## [WORK TO BE COMPLETED]
Repeat, word for word, all the data that follows, and exclude the pictures.

(GIVEN DATA Opens)

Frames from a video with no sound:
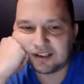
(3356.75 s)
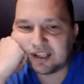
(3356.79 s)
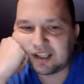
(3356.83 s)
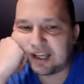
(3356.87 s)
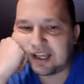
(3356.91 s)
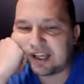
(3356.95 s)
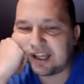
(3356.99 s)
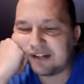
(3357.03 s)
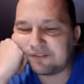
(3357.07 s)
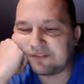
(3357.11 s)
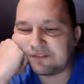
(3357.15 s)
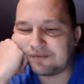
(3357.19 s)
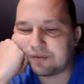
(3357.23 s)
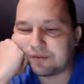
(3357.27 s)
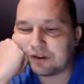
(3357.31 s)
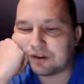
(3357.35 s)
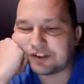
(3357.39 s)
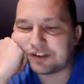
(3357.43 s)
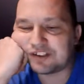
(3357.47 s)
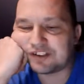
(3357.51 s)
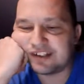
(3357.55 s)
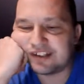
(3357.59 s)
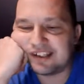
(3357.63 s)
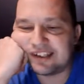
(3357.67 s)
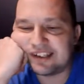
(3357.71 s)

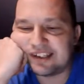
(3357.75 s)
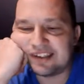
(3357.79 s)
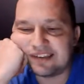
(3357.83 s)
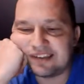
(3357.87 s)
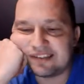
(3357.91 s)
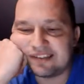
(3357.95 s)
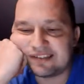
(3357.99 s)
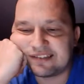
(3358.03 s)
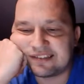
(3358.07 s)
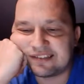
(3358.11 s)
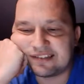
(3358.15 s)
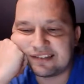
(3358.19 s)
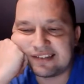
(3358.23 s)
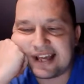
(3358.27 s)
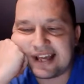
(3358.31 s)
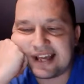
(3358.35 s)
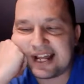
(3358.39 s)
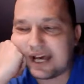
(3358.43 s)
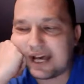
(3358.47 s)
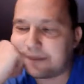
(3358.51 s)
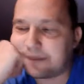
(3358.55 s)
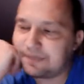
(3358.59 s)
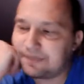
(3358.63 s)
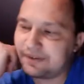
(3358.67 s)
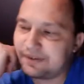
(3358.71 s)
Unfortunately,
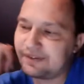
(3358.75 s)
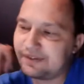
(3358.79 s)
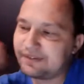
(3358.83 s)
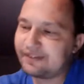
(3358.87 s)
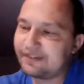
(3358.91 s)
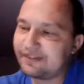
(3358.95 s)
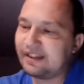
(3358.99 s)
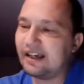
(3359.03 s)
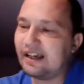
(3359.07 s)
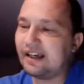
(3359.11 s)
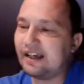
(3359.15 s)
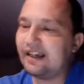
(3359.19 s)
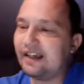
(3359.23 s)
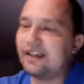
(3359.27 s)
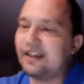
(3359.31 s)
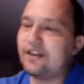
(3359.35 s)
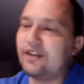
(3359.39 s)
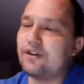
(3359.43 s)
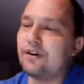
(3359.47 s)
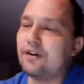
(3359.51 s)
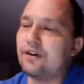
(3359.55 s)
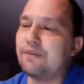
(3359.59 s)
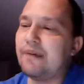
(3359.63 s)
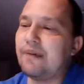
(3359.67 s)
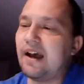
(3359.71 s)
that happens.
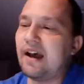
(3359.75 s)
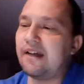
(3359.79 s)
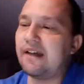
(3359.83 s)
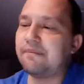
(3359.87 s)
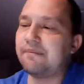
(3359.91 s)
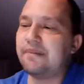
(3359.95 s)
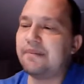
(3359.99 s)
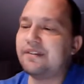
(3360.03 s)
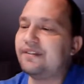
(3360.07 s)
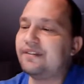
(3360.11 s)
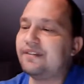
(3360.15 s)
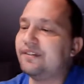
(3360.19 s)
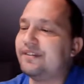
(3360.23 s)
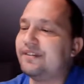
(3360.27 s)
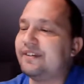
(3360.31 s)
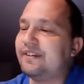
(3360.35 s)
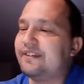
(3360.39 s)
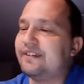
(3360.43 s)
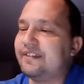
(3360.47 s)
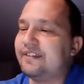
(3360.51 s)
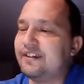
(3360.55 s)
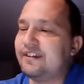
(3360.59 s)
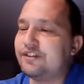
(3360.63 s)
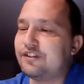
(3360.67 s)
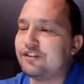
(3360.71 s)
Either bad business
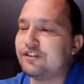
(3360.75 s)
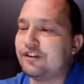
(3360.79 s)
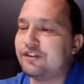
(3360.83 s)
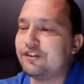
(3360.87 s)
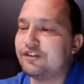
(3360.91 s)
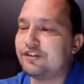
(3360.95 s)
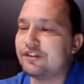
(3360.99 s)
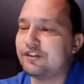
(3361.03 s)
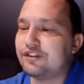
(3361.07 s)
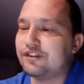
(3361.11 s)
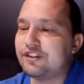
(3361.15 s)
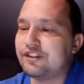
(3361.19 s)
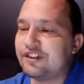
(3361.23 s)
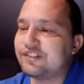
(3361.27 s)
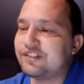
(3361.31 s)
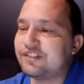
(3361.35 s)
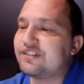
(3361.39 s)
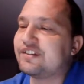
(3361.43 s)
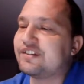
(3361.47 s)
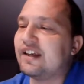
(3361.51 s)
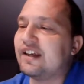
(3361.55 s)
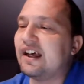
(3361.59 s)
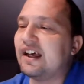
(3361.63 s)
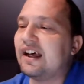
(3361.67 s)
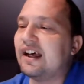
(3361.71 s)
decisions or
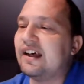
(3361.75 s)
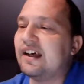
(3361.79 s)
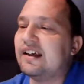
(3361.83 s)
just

(GIVEN DATA Closes)

## [RESPONSE]
Frames from a video with no sound:
(3356.75 s)
(3356.79 s)
(3356.83 s)
(3356.87 s)
(3356.91 s)
(3356.95 s)
(3356.99 s)
(3357.03 s)
(3357.07 s)
(3357.11 s)
(3357.15 s)
(3357.19 s)
(3357.23 s)
(3357.27 s)
(3357.31 s)
(3357.35 s)
(3357.39 s)
(3357.43 s)
(3357.47 s)
(3357.51 s)
(3357.55 s)
(3357.59 s)
(3357.63 s)
(3357.67 s)
(3357.71 s)

(3357.75 s)
(3357.79 s)
(3357.83 s)
(3357.87 s)
(3357.91 s)
(3357.95 s)
(3357.99 s)
(3358.03 s)
(3358.07 s)
(3358.11 s)
(3358.15 s)
(3358.19 s)
(3358.23 s)
(3358.27 s)
(3358.31 s)
(3358.35 s)
(3358.39 s)
(3358.43 s)
(3358.47 s)
(3358.51 s)
(3358.55 s)
(3358.59 s)
(3358.63 s)
(3358.67 s)
(3358.71 s)
Unfortunately,
(3358.75 s)
(3358.79 s)
(3358.83 s)
(3358.87 s)
(3358.91 s)
(3358.95 s)
(3358.99 s)
(3359.03 s)
(3359.07 s)
(3359.11 s)
(3359.15 s)
(3359.19 s)
(3359.23 s)
(3359.27 s)
(3359.31 s)
(3359.35 s)
(3359.39 s)
(3359.43 s)
(3359.47 s)
(3359.51 s)
(3359.55 s)
(3359.59 s)
(3359.63 s)
(3359.67 s)
(3359.71 s)
that happens.
(3359.75 s)
(3359.79 s)
(3359.83 s)
(3359.87 s)
(3359.91 s)
(3359.95 s)
(3359.99 s)
(3360.03 s)
(3360.07 s)
(3360.11 s)
(3360.15 s)
(3360.19 s)
(3360.23 s)
(3360.27 s)
(3360.31 s)
(3360.35 s)
(3360.39 s)
(3360.43 s)
(3360.47 s)
(3360.51 s)
(3360.55 s)
(3360.59 s)
(3360.63 s)
(3360.67 s)
(3360.71 s)
Either bad business
(3360.75 s)
(3360.79 s)
(3360.83 s)
(3360.87 s)
(3360.91 s)
(3360.95 s)
(3360.99 s)
(3361.03 s)
(3361.07 s)
(3361.11 s)
(3361.15 s)
(3361.19 s)
(3361.23 s)
(3361.27 s)
(3361.31 s)
(3361.35 s)
(3361.39 s)
(3361.43 s)
(3361.47 s)
(3361.51 s)
(3361.55 s)
(3361.59 s)
(3361.63 s)
(3361.67 s)
(3361.71 s)
decisions or
(3361.75 s)
(3361.79 s)
(3361.83 s)
just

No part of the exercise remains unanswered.